Tamara trabaja casi todo el tiempo en el New York Genome Center, una organización de investigación independiente y sin ánimo de lucro donde coinciden expertos de distintas universidades. Y una vez por semana acude a la Facultad de Medicina de Cornell. Ambos centros están en Manhattan y suele desplazarse en bicicleta desde la isla de Roosevelt, donde vive. “New York é unha cidade moi bonita e chama a atención a cantidade de persoas e culturas. Pensaba que era tamén o lugar do mundo máis respetuoso cos ciclistas, pero todo o mundo me di que a cidade está volvendo á normalidade trala pandemia. A xente está de novo estresada e todo vai moi rápido. Creo que estaba equivocada”, reconoce entre risas.
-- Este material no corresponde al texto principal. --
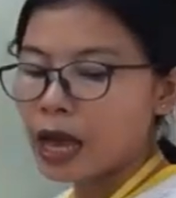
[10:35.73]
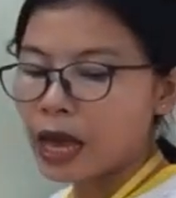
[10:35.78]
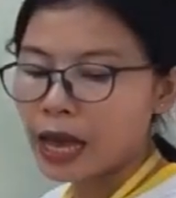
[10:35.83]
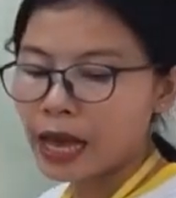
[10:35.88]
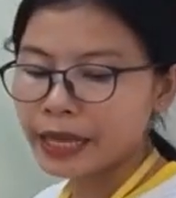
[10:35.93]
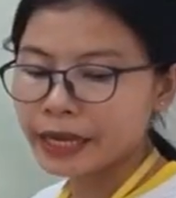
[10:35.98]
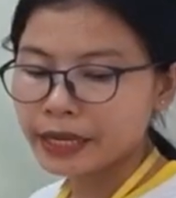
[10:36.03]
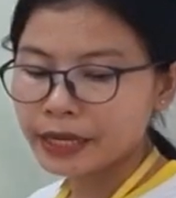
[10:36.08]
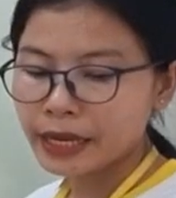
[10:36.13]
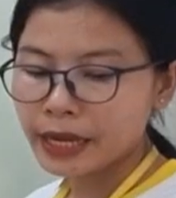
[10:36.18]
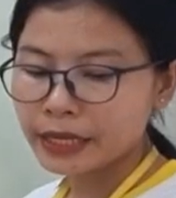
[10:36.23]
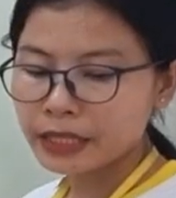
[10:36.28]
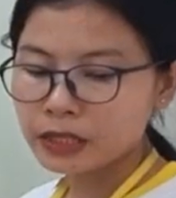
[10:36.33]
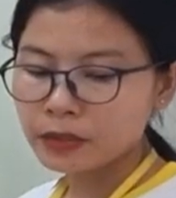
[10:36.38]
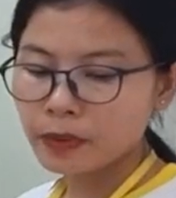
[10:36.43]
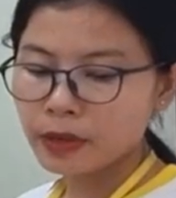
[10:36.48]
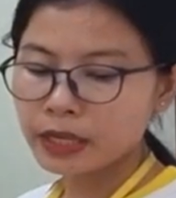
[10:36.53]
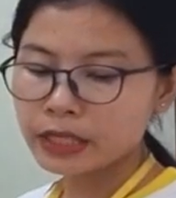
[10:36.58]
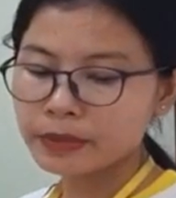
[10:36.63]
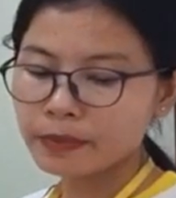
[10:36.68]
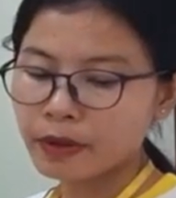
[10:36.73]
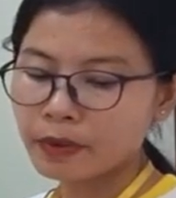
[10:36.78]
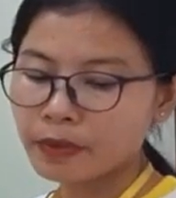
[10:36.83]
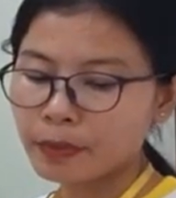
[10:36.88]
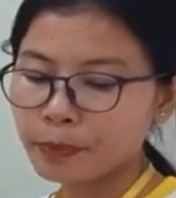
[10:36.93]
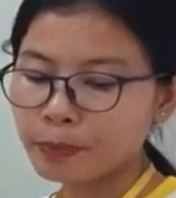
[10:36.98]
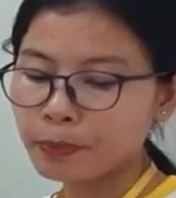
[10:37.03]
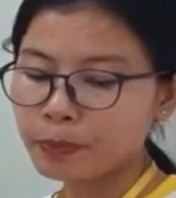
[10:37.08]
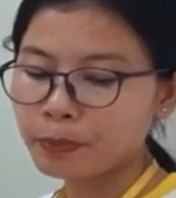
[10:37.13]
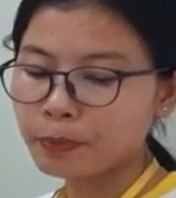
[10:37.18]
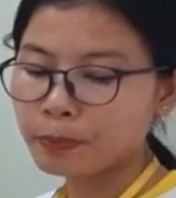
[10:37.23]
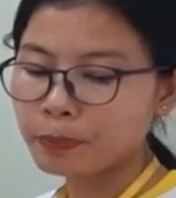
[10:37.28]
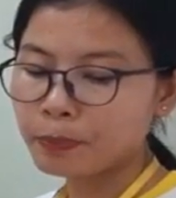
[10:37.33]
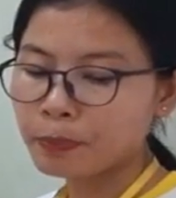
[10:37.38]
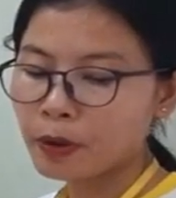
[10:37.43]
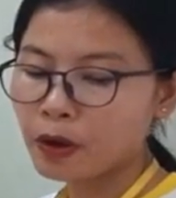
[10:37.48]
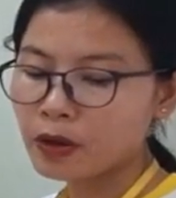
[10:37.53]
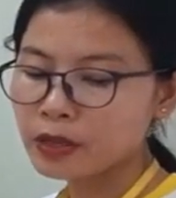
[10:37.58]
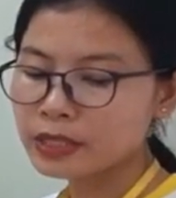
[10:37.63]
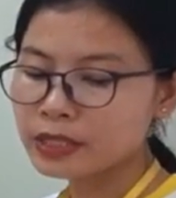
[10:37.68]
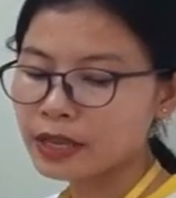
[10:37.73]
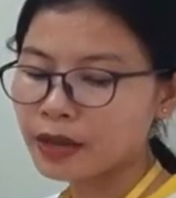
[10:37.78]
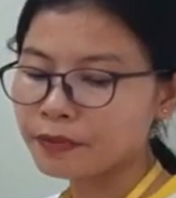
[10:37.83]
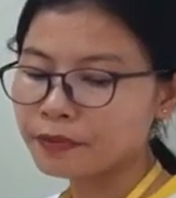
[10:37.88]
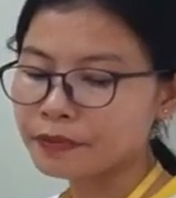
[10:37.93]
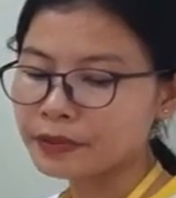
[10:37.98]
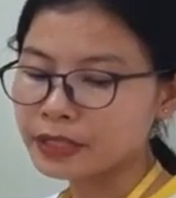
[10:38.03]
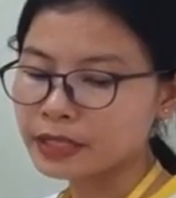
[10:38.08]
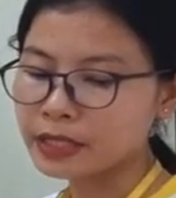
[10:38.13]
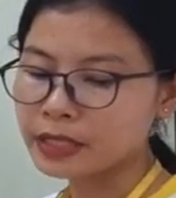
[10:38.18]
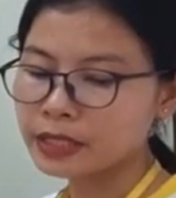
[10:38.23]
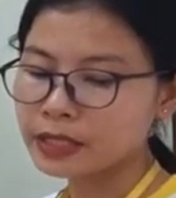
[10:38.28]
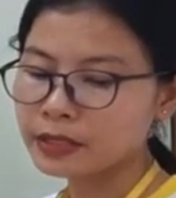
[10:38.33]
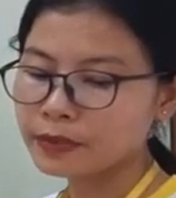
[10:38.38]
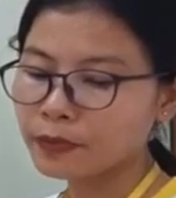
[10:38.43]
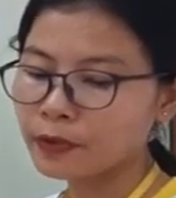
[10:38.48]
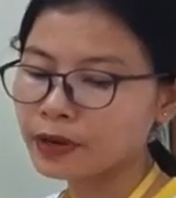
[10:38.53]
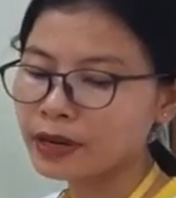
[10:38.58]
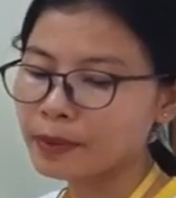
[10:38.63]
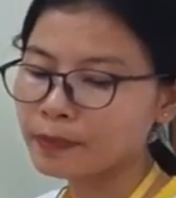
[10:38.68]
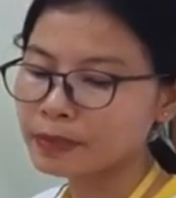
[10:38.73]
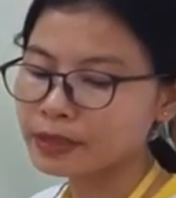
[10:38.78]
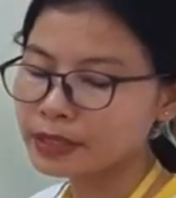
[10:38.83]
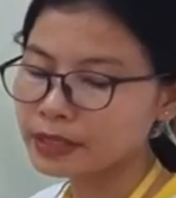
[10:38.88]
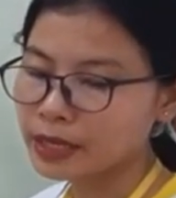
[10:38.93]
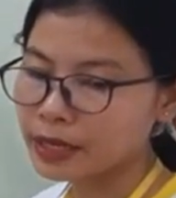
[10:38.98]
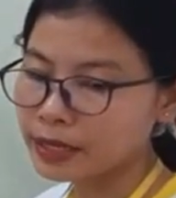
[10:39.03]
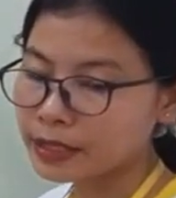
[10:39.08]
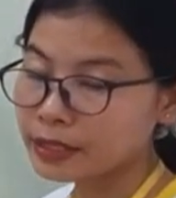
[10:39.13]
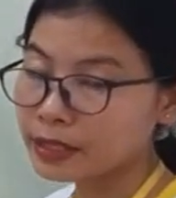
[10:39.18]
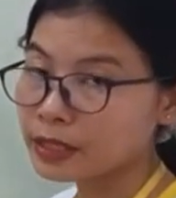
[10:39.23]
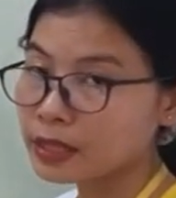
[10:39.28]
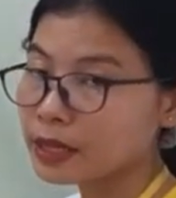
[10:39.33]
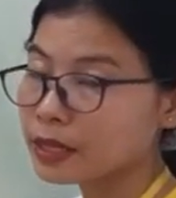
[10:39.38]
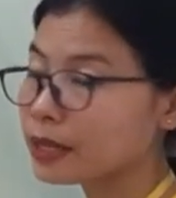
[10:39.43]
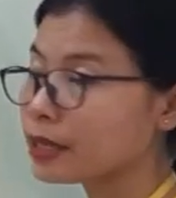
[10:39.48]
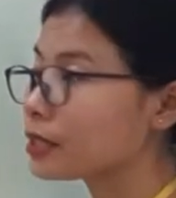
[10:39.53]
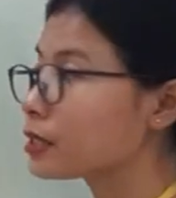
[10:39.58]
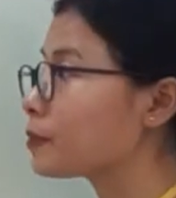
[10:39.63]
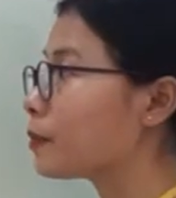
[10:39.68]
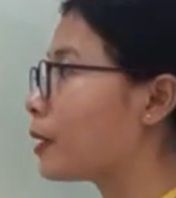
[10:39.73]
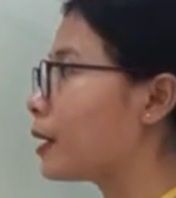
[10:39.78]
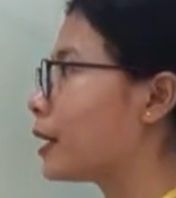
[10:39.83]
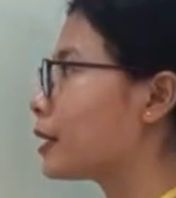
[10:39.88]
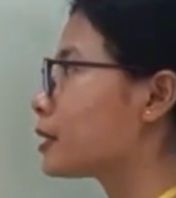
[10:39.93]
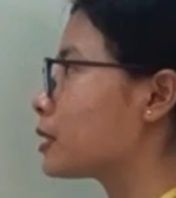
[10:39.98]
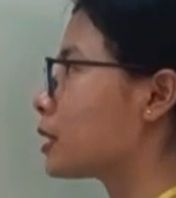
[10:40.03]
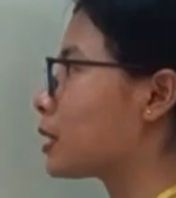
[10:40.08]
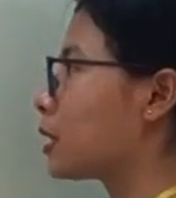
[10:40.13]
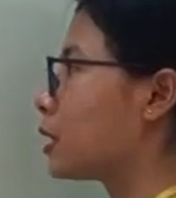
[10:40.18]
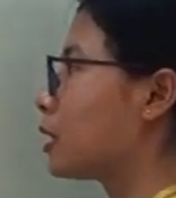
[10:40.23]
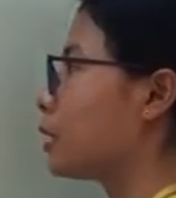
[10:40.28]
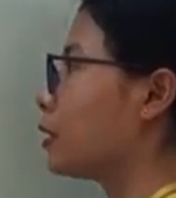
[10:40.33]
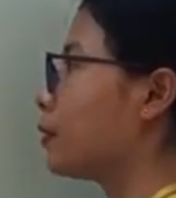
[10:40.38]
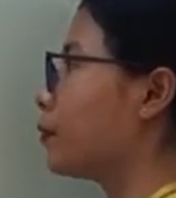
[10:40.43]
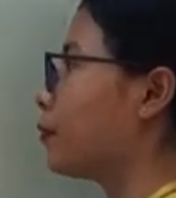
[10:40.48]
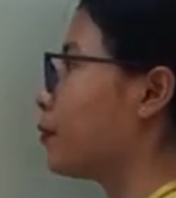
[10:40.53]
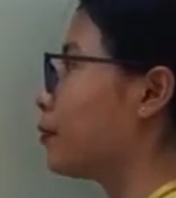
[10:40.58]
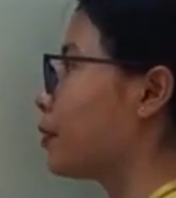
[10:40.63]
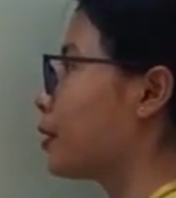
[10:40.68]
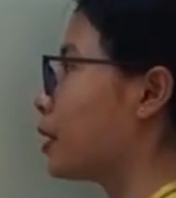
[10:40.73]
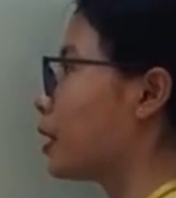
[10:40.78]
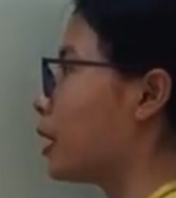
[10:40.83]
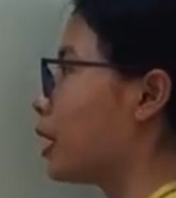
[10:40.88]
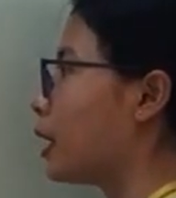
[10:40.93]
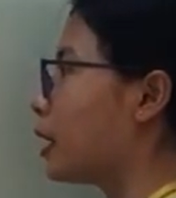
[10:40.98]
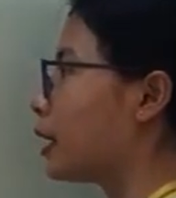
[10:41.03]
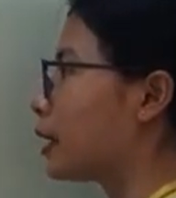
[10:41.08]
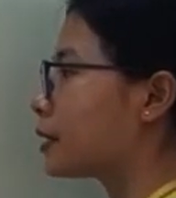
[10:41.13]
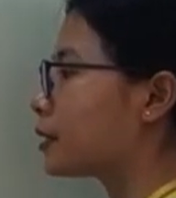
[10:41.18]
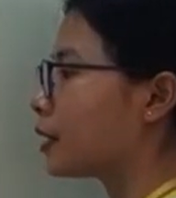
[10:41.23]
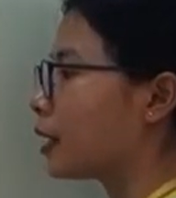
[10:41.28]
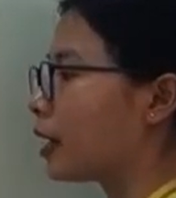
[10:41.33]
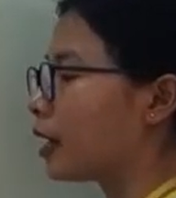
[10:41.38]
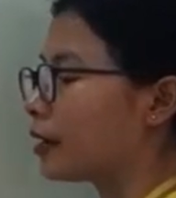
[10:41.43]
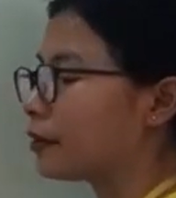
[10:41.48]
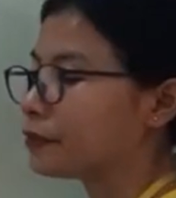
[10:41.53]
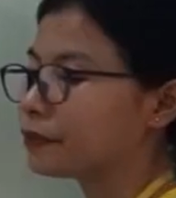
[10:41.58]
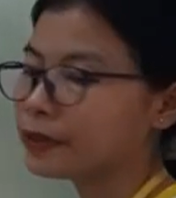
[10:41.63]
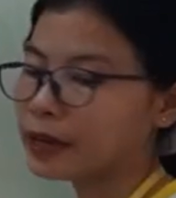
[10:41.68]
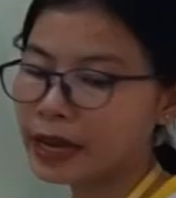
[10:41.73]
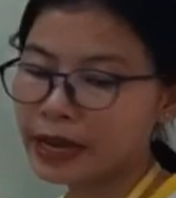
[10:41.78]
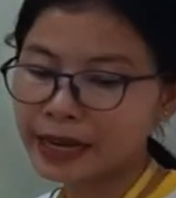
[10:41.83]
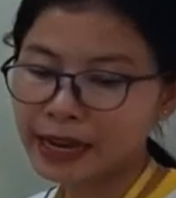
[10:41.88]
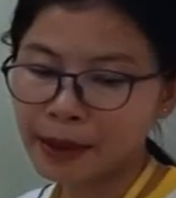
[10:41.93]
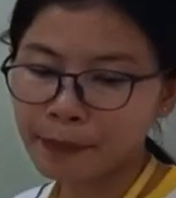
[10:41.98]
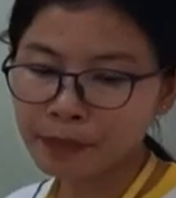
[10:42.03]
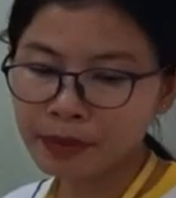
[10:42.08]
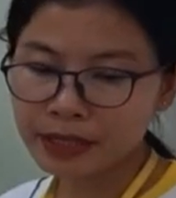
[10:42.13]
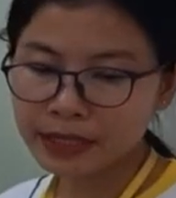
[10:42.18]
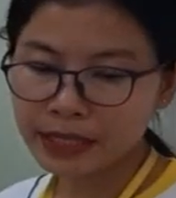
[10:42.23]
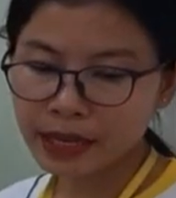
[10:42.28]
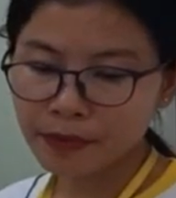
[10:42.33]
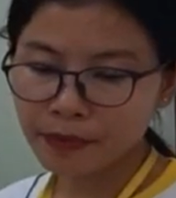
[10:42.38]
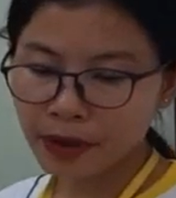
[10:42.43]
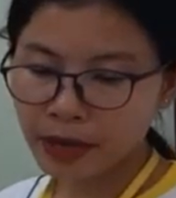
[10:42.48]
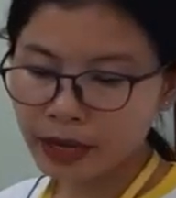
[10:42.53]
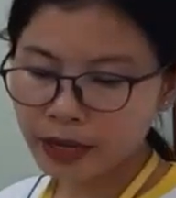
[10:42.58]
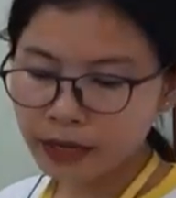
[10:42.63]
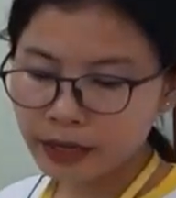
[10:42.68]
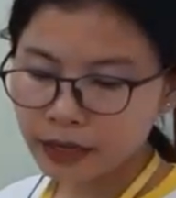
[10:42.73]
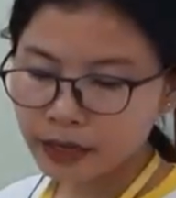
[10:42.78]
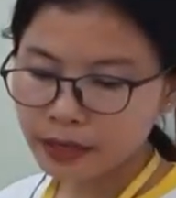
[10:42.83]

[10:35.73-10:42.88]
And the next one is what B. Post office for number it's six. 320. It's what letter? Letter F. And number seven?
Eso sí, en paisaje no tiene competencia con su tierra: “Aldan é precioso. Sorprendeume que aquí a xente non ten esa sensación de arraigo e míranme con curiosidade cando lles digo que son dun dos sitios máis bonitos do mundo. Aprecio a beleza de New York, pero Central Park é pequeno para o verde que eu preciso. É moi ordeado. O bo é que a unha hora xa tes natureza desordeada”.

Tamara aún no ha visto las luces navideñas en la Gran Manzana. “Non sei se me vai dar tempo de miralas porque seguramente volva a casa polo Nadal. Pero de momento no skyline non hai moita competencia con Vigo”, bromea.